Exercise brief → Go to the line that contains "[00:10:33.34 to 00:10:33.79]" and extract it along with every line after it, exactly, through the end of the data below.

----

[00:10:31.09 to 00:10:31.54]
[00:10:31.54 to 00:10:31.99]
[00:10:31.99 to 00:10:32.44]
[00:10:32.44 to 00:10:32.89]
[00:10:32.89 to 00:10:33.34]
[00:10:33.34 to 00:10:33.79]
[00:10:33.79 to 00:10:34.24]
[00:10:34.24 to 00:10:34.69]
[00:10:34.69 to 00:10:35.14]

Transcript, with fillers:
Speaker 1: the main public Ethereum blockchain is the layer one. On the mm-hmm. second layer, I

----

Response →
[00:10:33.34 to 00:10:33.79]
[00:10:33.79 to 00:10:34.24]
[00:10:34.24 to 00:10:34.69]
[00:10:34.69 to 00:10:35.14]

Transcript, with fillers:
Speaker 1: the main public Ethereum blockchain is the layer one. On the mm-hmm. second layer, I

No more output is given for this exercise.